Mr Casey said that night he received a call informing him that a complaint had been made about his comments.

“They had sent in screenshots of my Facebook and Twitter profiles and stated that I was in violation of my contract because I was not supposed to get involved in political disputes,” he said.

“Through questions I asked, I was led to believe that a representative of the Israeli Embassy had put in the complaint.

IRFU panicked. After the game I was told I would have to stop tweeting about Palestine. I said no, that this was a human rights issue, not a political one.

“There was a bit of back and forth where meetings were slated to take place outlining how this violated my contractual obligations. I think they were waiting for the whole thing to blow over, which it did. No meetings ever took place, I kept on tweeting,” Mr Casey said.

The Irish Examiner contacted the IRFU to ask if it instructed Mr Casey to “stop tweeting about Palestine” as he had said, and whether it received a complaint from the Israeli Embassy about Mr Casey’s comments on Palestine.

“The IRFU is not at liberty to discuss matters pertaining to any current or former employee,” a spokesperson said.

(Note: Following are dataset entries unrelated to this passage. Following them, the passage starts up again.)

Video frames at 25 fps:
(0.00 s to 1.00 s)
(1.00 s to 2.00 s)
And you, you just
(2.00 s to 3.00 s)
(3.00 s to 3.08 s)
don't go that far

“The IRFU is a non-political organisation and we simply ask employees to ensure that personally held beliefs or opinions are expressed in a way, and at a time, where they will not be associated with the IRFU,” the IRFU said.

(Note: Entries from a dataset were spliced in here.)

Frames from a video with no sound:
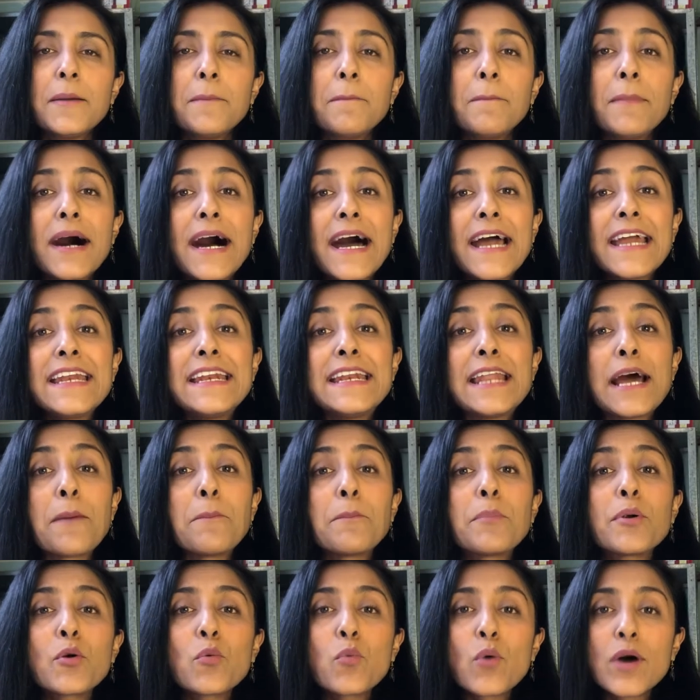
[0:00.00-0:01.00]
My
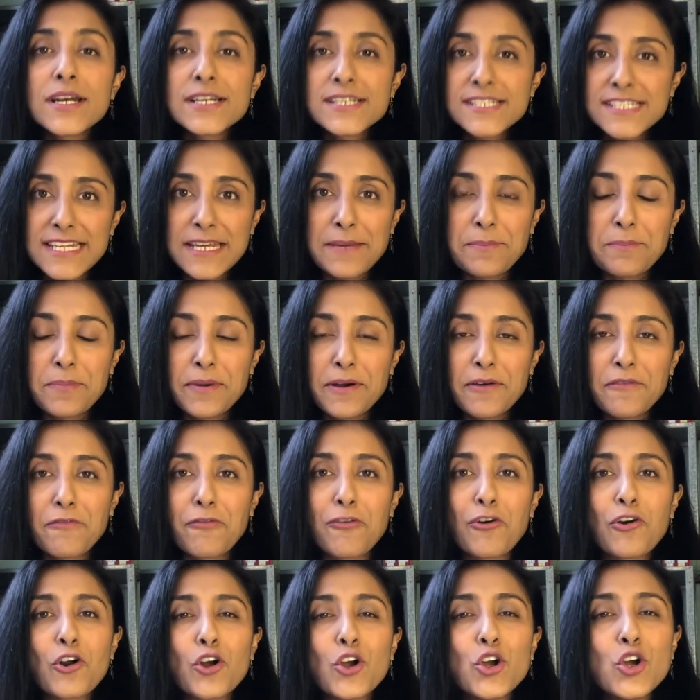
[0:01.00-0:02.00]
number one tip
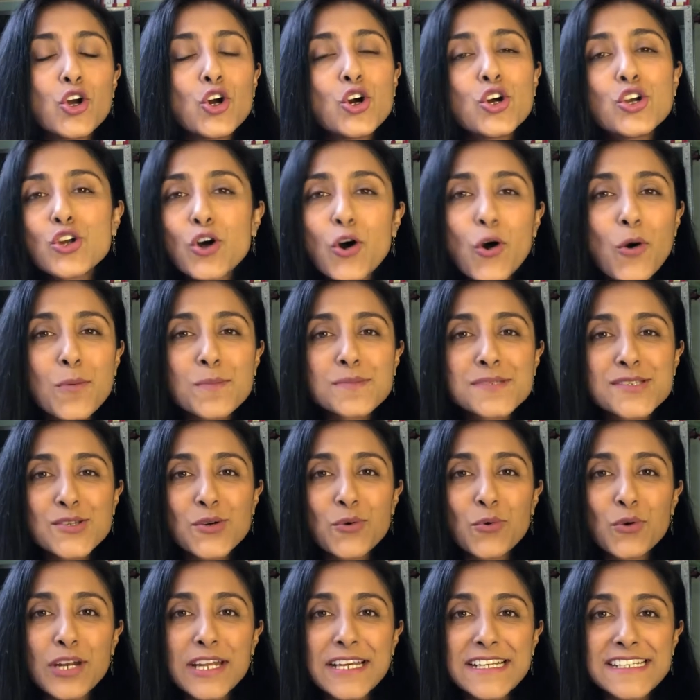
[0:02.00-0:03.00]
for a good
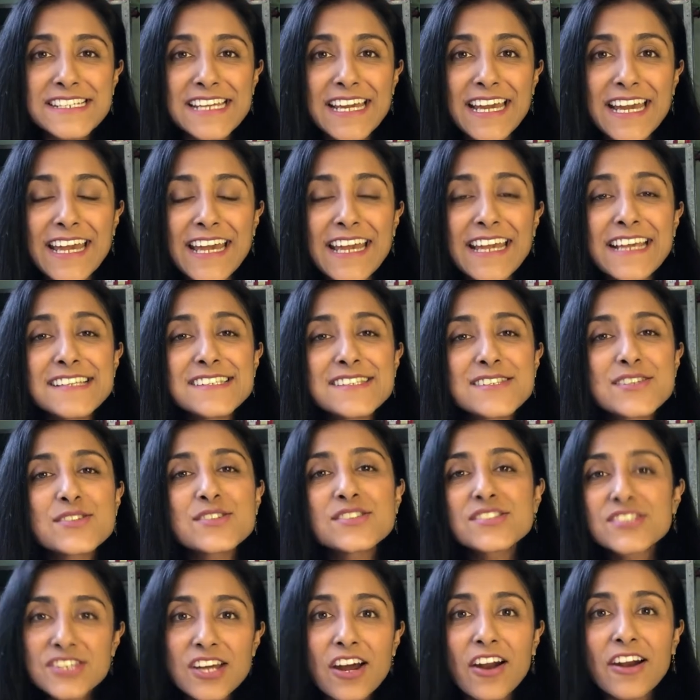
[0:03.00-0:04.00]
homeschooling day is to
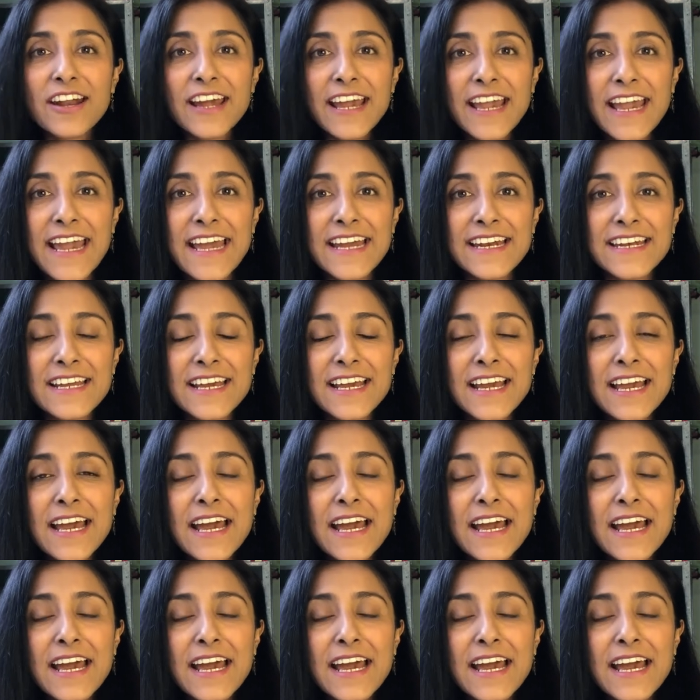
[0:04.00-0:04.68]
start ahead.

Mr Casey posted the anecdote to social media in reaction to recent comments by Israel’s ambassador to Ireland, Ophir Kariv.

Mr Kariv alleged Fianna Fáil’s foreign affairs spokesman, Niall Collins, engaged in “anti-Semitic rhetoric” when he said there was a “huge Jewish lobby” across America that suppresses criticism of Israeli actions in the Middle East.

Mr Casey said the allegation was “infuriating nonsense which reminds me of my own experience as a Munster player”.

He said after the complaint, he “purposely held his tongue” when doing interviews.

“That’s probably the biggest regret of my whole career, as I feel I had a platform during those few months to draw far more attention to the situation than I did,” he said.

So their tactics worked – put the shits up the person and send enough trouble their way that they think, “This actually isn’t worth it”, and keep their mouths shut.

“That’s what they did with me, that’s what they’re doing with Niall Collins, with anyone that speaks out,” he claimed.

“So when you hear nonsense like this from the Israeli Ambassador or anyone else, calling someone an anti-semite or a racist for speaking out against war crimes and human rights abuses, remember that this is all part of the Israeli strategy to shut people up,” Mr Casey said.

The Irish Examiner contacted the Israeli Embassy in Dublin about Mr Casey’s comments.

“The Embassy of Israel wishes to state that we have never had any contact with the IRFU regarding this issue,” it said.